There is little information on whether living donor liver transplantation (LDLT) reduces the supply of blood to esophagogastric varices. The aim of the present study was to assess the effects of LDLT on esophagogastric varices using both endoscopy and transendoscopic microvascular Doppler sonography (EMDS).

Patients and Methods:

16 LDLT recipients were enrolled in the present study. Esophagogastric varices were assessed by endoscopy before and after LDLT. Direct measurement of variceal blood velocity was performed using EMDS in 12 of the 16 patients, and portal vein pressure before and after graft implantation was measured in 10 of them.

Results:

The median interval between LDLT and endoscopic examination was 129 days (range 20-624).

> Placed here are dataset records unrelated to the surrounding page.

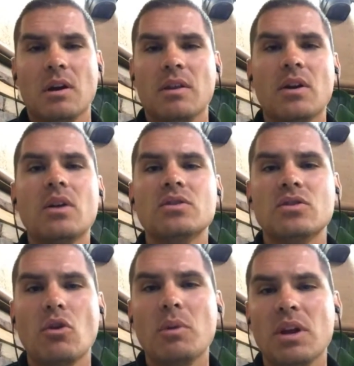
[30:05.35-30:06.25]
There are
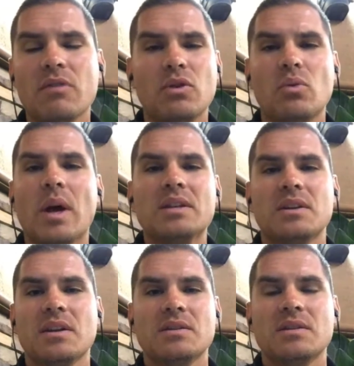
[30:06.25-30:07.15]
so many of you
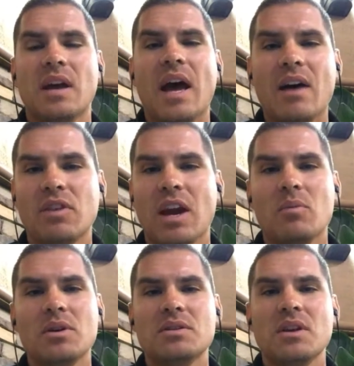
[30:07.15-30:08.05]
residents that have
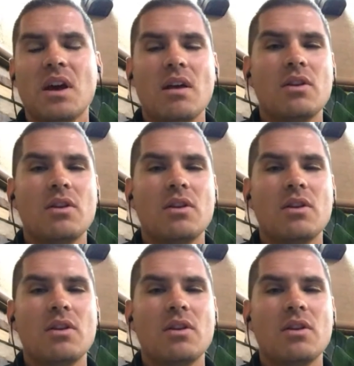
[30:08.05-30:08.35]
cameras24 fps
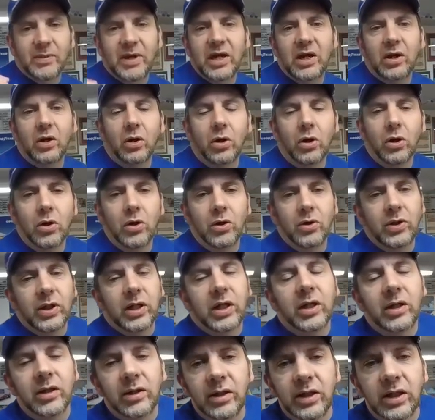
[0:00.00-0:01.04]
may have heard
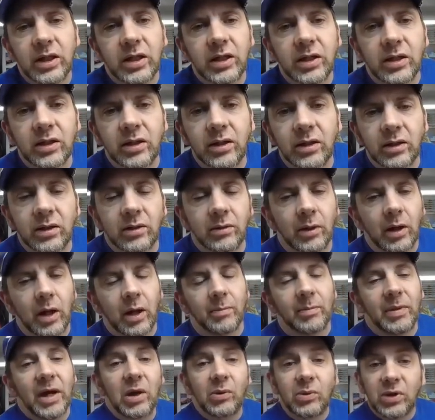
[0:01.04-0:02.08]
in the uh,
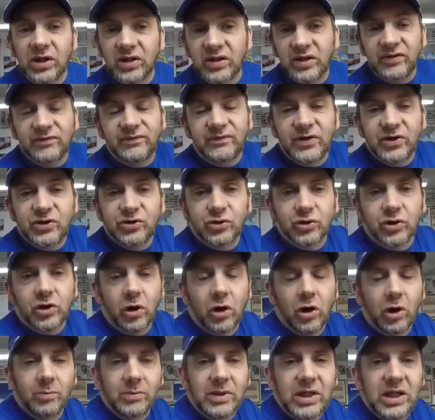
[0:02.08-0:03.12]
biweekly feature
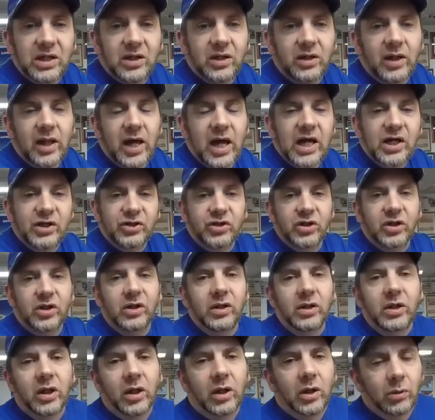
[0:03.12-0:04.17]
car, me and
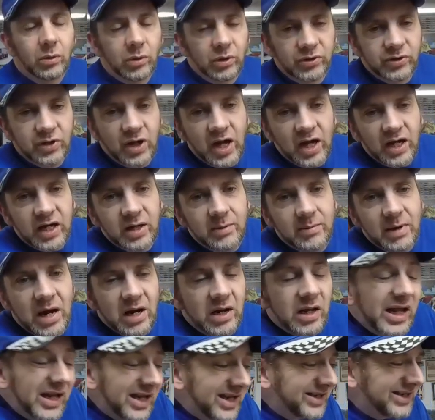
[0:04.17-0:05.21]
Elijah were talking about
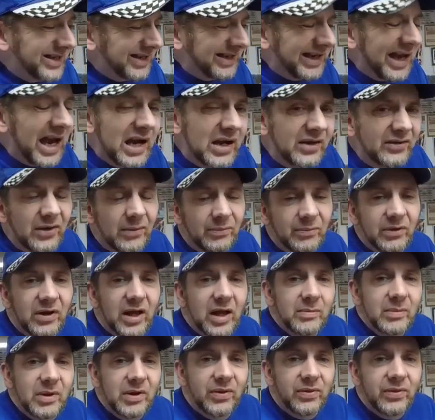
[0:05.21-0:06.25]
it, and this is kind of something
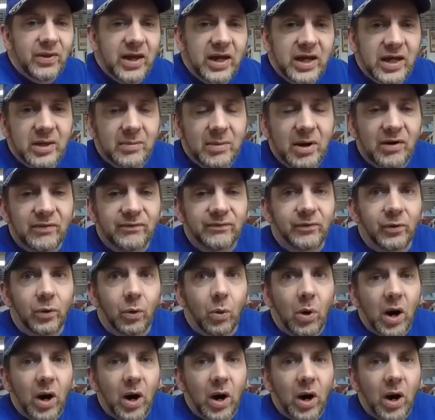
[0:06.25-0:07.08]
I've been thinking about for aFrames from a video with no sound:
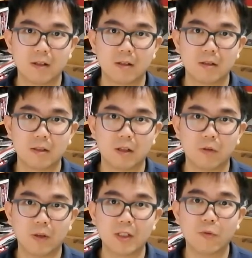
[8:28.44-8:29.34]

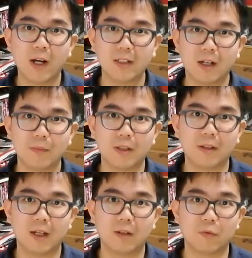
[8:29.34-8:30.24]
So it's quite common
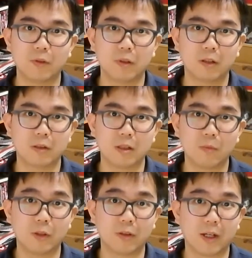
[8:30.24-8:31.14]
that when you talk to
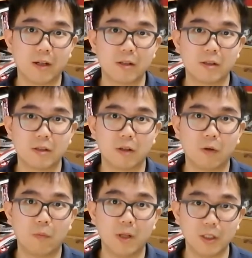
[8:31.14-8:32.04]
someone you care
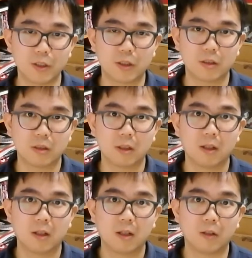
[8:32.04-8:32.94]
so much,
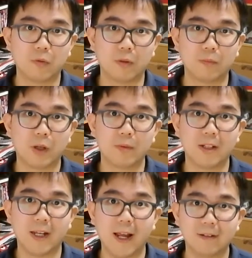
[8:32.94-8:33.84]
you would
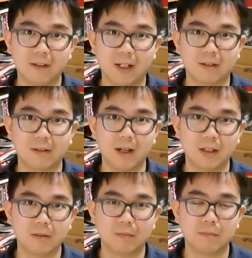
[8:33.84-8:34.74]
probably act like
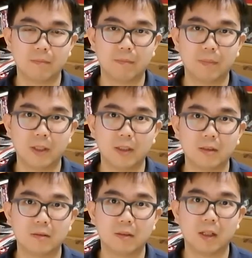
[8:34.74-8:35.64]
that,
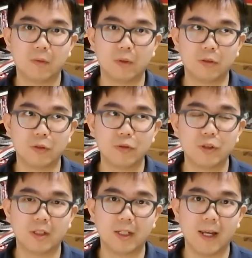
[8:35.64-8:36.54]
but it will
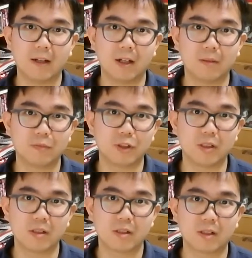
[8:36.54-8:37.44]
usually end up
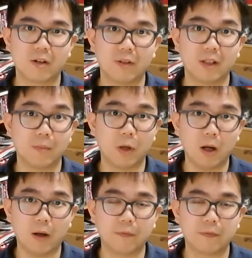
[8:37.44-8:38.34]
just scaring them
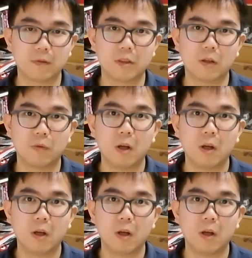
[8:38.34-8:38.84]
off. SoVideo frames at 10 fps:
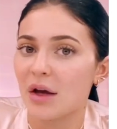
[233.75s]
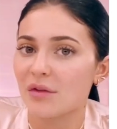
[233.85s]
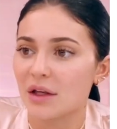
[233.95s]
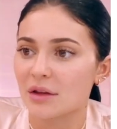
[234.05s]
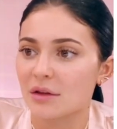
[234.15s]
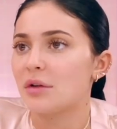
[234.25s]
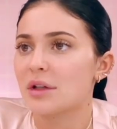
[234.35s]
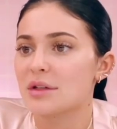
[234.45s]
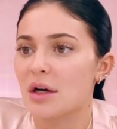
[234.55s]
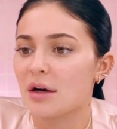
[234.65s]
I feel like you
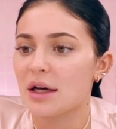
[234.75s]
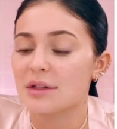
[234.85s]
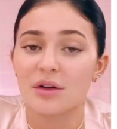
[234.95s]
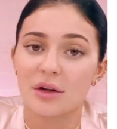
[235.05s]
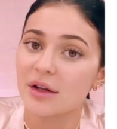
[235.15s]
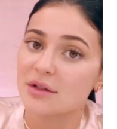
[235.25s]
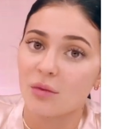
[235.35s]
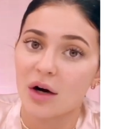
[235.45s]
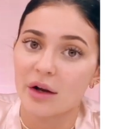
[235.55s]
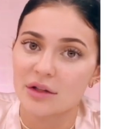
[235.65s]
could start as early as
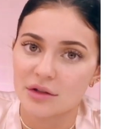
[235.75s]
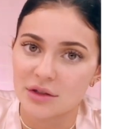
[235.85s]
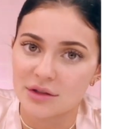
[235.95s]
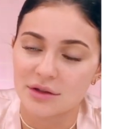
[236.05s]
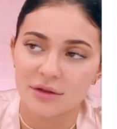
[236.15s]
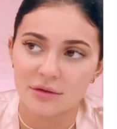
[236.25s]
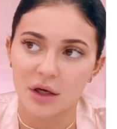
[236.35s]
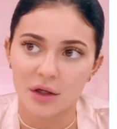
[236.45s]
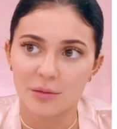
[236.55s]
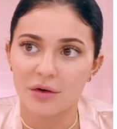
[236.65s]
you want. It's just
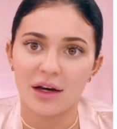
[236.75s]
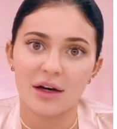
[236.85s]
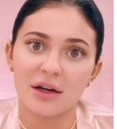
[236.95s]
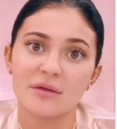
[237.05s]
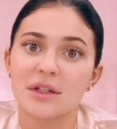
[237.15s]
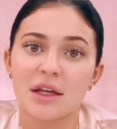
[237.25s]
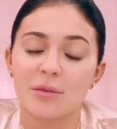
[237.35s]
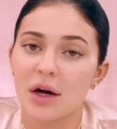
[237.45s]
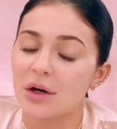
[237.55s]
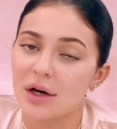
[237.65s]
a good preventative to
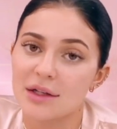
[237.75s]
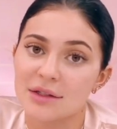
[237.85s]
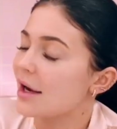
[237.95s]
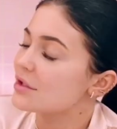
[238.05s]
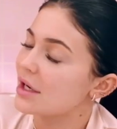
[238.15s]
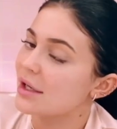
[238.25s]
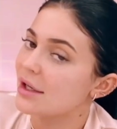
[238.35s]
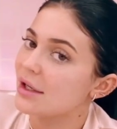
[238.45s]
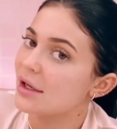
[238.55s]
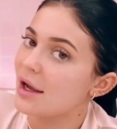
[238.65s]
keep your under eyes
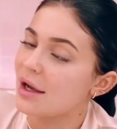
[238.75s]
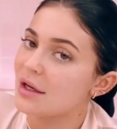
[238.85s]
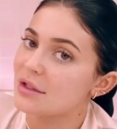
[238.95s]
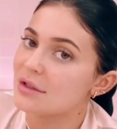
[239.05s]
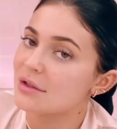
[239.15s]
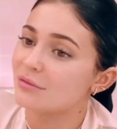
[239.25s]
hydrated andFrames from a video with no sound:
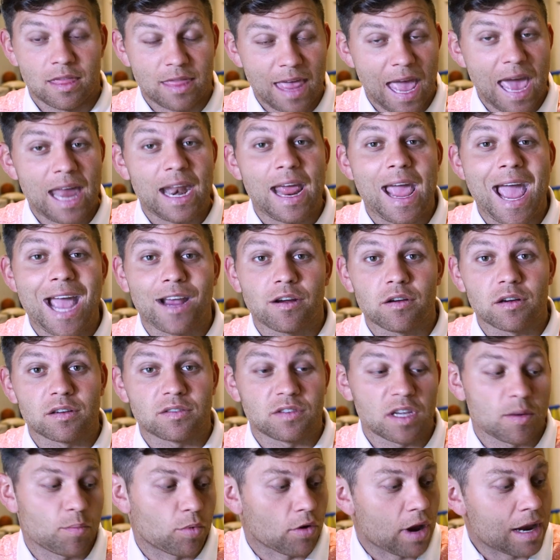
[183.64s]
that
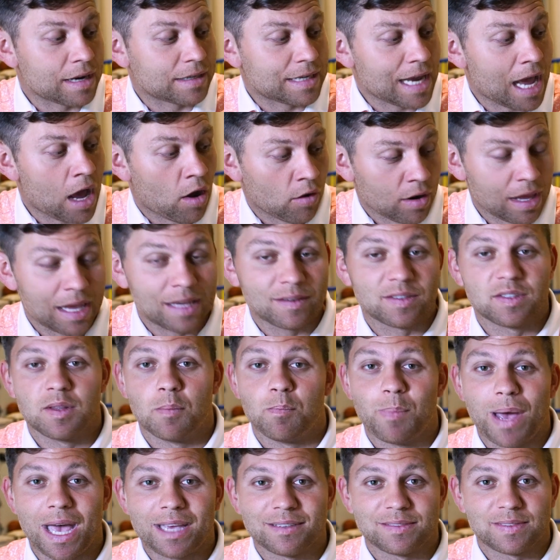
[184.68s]
accuracy breakdown is the
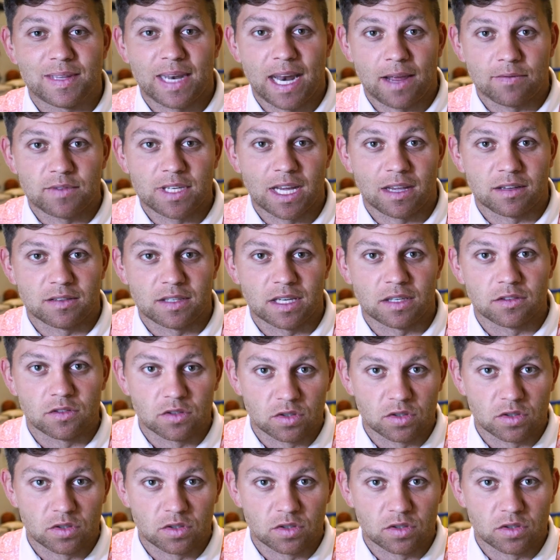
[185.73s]
best that I've tested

Endoscopy demonstrated improvement of esophageal varices in 15 patients and of gastric varices in 4 of 5 patients assessed. The mean blood flow velocity in esophageal varices after LDLT was significantly lower than that before LDLT (8.8 ± 3.6 vs. 0.9 ± 1.2 cm/s, p < 0.001). The mean portal vein pressure did not decrease significantly after LDLT in comparison with that before LDLT (from 25.2 ± 5.2 to 23.1 ± 3.6 mm Hg, p = 0.22).

Conclusion:

Although portal vein pressure does not decrease immediately after left lobe LDLT, esophagogastric varices are ameliorated after a few months, and variceal blood flow velocity is reduced in almost all patients.